• **Given data**
§ §
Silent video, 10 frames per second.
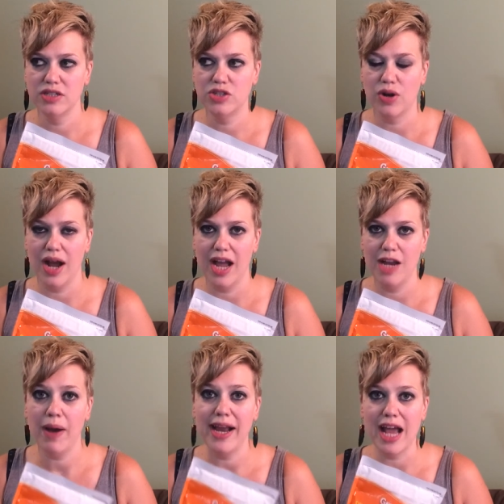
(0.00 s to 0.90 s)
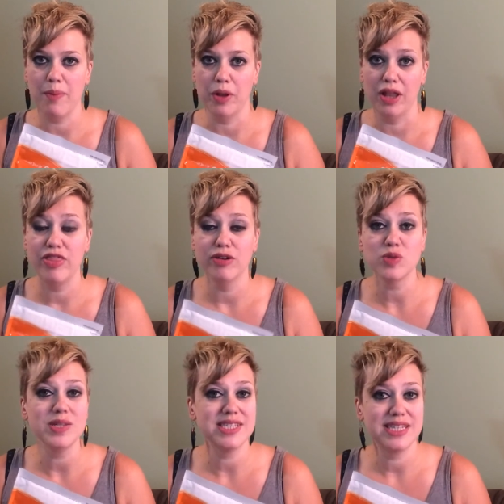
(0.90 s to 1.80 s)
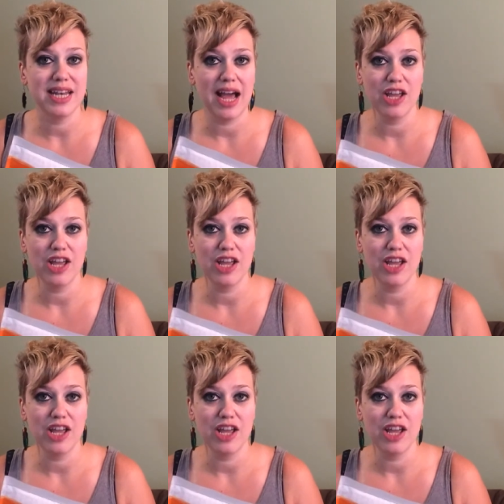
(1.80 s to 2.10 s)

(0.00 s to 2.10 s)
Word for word: dried pineapple, and those ones didn't.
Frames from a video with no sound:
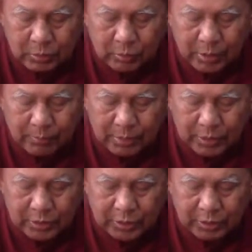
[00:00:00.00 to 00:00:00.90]
We are
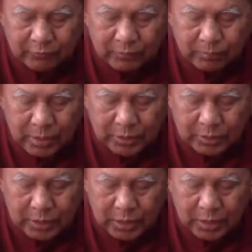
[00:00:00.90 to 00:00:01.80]
practicing
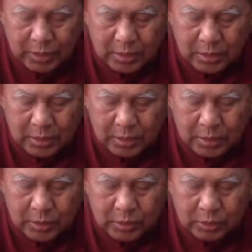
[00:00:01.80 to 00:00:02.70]
vipassana
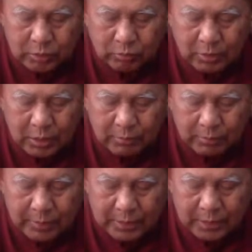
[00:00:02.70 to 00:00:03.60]
to
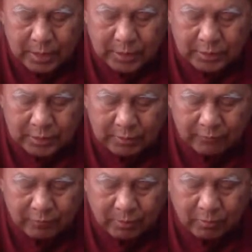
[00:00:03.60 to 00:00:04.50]
liberate
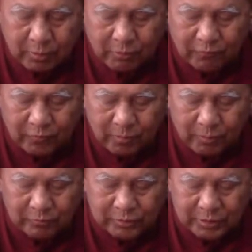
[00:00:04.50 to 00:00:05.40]
ourselves from all form
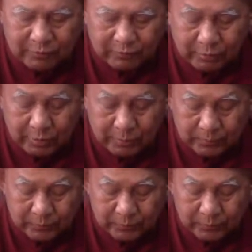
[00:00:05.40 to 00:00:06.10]
of suffering.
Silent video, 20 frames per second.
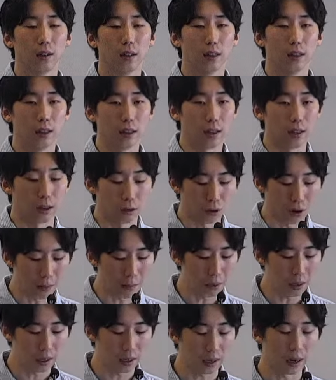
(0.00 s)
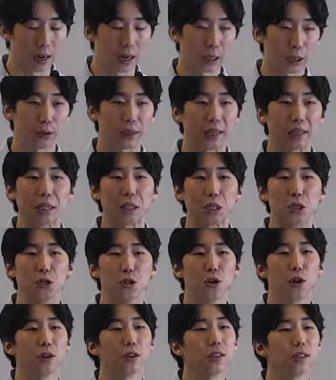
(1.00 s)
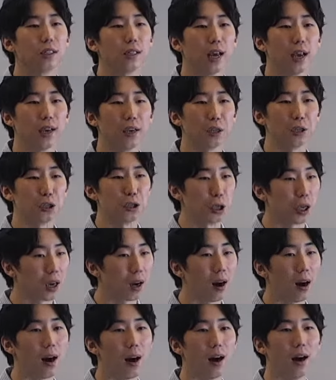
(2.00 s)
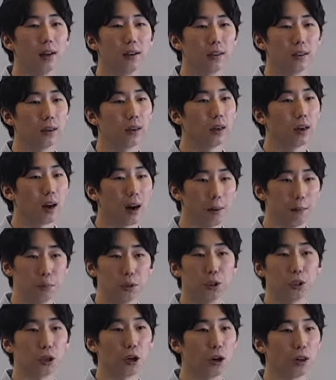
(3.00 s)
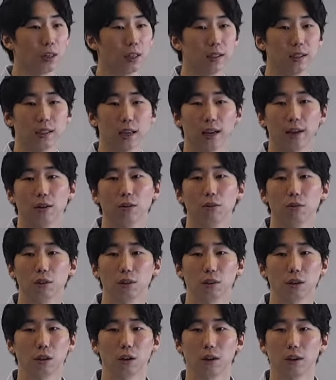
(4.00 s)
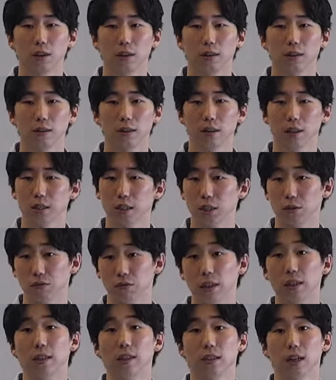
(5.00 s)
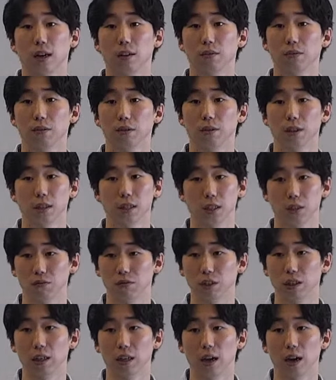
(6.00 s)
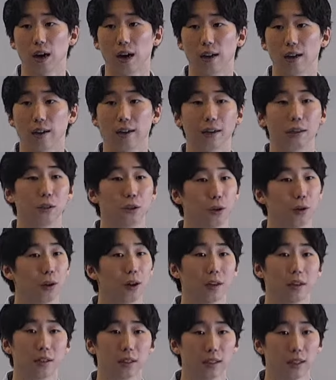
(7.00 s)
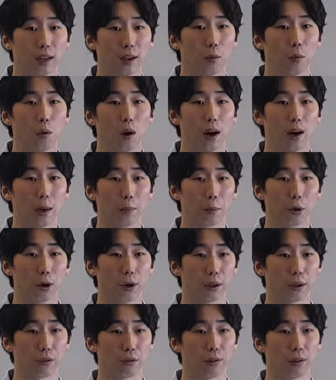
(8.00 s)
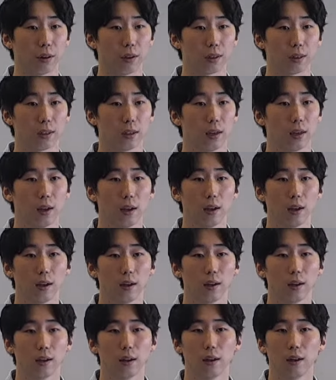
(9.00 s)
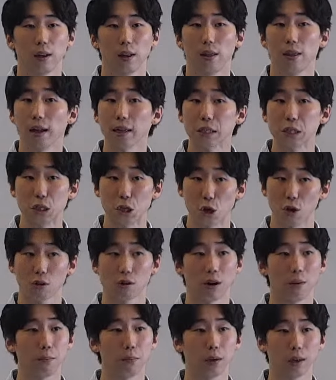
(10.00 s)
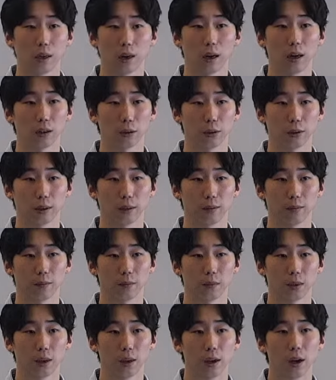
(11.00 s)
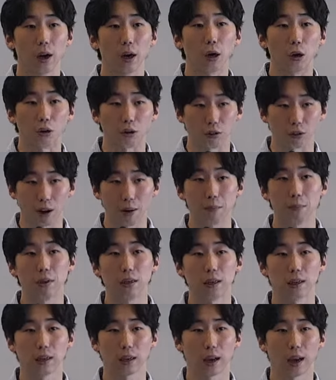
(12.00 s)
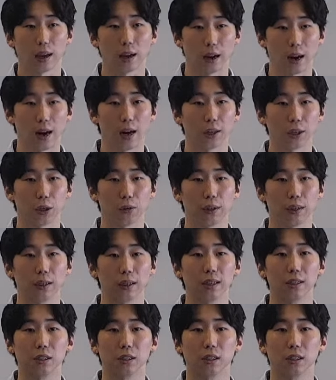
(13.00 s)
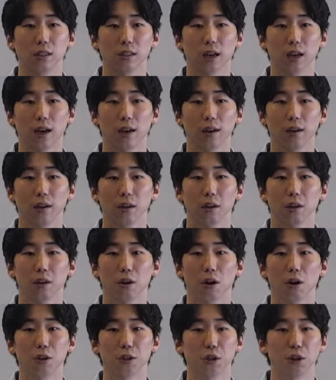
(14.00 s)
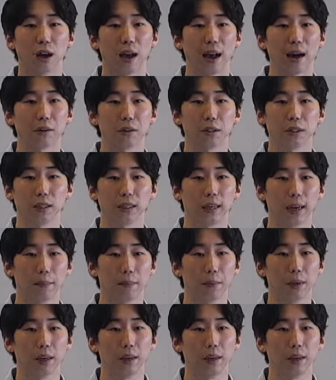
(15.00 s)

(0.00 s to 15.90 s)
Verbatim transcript: Grumbling and arguing is not saying you can't come to God and say, Look, God, this is really tough. This is really hard, and I don't understand why I'm going through this. That's not grumbling and arguing. Grumbling and arguing is to say, God, you're out to get me.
§ §
• **What you are asked to do**
Output each line of the listing above that has "video".

• **Solution below**
Silent video, 10 frames per second.
Frames from a video with no sound:
Silent video, 20 frames per second.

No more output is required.